Announcing the first beta releases of panorama-elt and tutor-contrib-panorama, the basic tools to integrate Open edX and other systems into a datalake. Contributions are welcome!
Notes
Python based ELT toolkit that attempts to be modular and support diverse data sources and data lakes
Currently focused on AWS and only supports Athena today
Tutor plugin allows running the ELT tools alongside tutor, but expects an AWS destination for the data
Full support is currently only available in the Kubernetes version, locally only the ELT part for RDBMS tables
Athena TLDR;
put files in an s3 bucktet
Athena allows SQL over CSV, JSON and other formats
Athena is based on Hive, so there is something available that is open source, but there are no plans to work on this
The plugin is usable for local installations and dev installations
They are very preliminary, Ed would need to work with 2U product to discuss further
Andrés González what are the specific challenges that 2U are facing with PII?
They are really planning to focus on aggregated data as a general rule to avoid any risks associated with data that could be associated with any particular learner.
Is there a business specific data need that requires individual data access regimes?
Andy Shultz (Deactivated) proposes an early fork in an analytics design the separates aggregated data and individual data.
This plugin wasn’t upgraded to Django 3.2, so unlikely that this is run there – edx.org
Walking the course tree is expensive, we do that elsewhere, so that in itself is not a disqualification
Need more data from OpenCraft
Have they considered making it part of the default
Julien Maupetit is there an event for completion at the block level currently, with the block name and the block id
Dave Ormsbee (Axim) if it is not the case that this event is already created, it should be easy to do so because the completion API is already persisting this data to a table.
Replaced an internal product they had that generated CSV files
Figures is a dashboard the provides different context views
Course-centric with drill down to view learners
Not great at analytics, really more of an exploratory dashboard
During development they struggled getting robust requirements from users or future users
John dug into what was available in the platform and accepted the definitions that he found there
How can one find block ids – seems like a perennial problem for multiple users.
Figures
A Django app
It’s an Open edX plugin that plugs into the LMS and use it’s resources
It is not opinionated about the architecture.
It does not currently process tracking logs
It does creates its own tables
The platform models don’t track rich history
Performance of analytics queries, for example, courseware_studentmodule doesn’t have the indexes for efficient querying
Figures does use celery jobs to marshall the data into it’s datamart
Sofiane Bebert is working on an update of Figures for Maple.
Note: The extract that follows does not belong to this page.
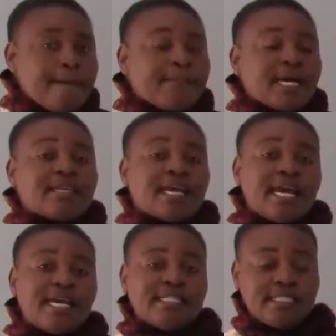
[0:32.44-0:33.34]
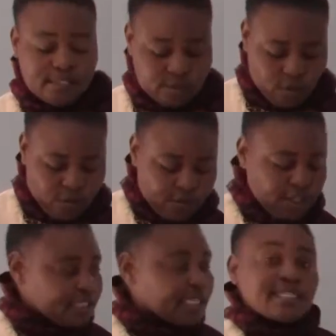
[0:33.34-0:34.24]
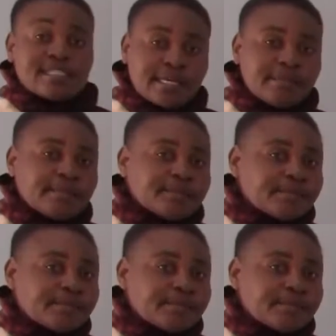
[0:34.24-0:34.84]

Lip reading: By the end of this lesson,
He doesn’t think that an update for Nutmeg will be difficult.
John Baldwin is also working on a series of fixes that improve performance and fix known bugs. Not really adding new features, but adding some instrumentation. If one does not have persistent grades installed, queries can be very expensive
Figures is an active project, but current level of investment is not high because of other business priorities.
Currently runs in the Appsembler Tahoe platform
Tahoe has a feature flag that allows it to use a different celery queue than the LMS to prevent resource contention, this is really a server var and is set at start up.
Interested in a conversation with folks about the Instructor dashboard
Question of user friendliness versus robustness of the data available.
After Sofiane completes the upgrades for Maple and Nutmeg, it would be possible for someone to take on maintenance of the Tutor plugin.
✅ Action items
Dave Ormsbee (Axim) to report back on block level completion events in the tracking logs.
Jill Vogel Would it be possible to get more context on https://github.com/open-craft/openedx-completion-aggregator ? There was a question of whether there’s an intention to support it? What are its known limitation, if any? Should we consider making it part of the default installation of the Open edX platform?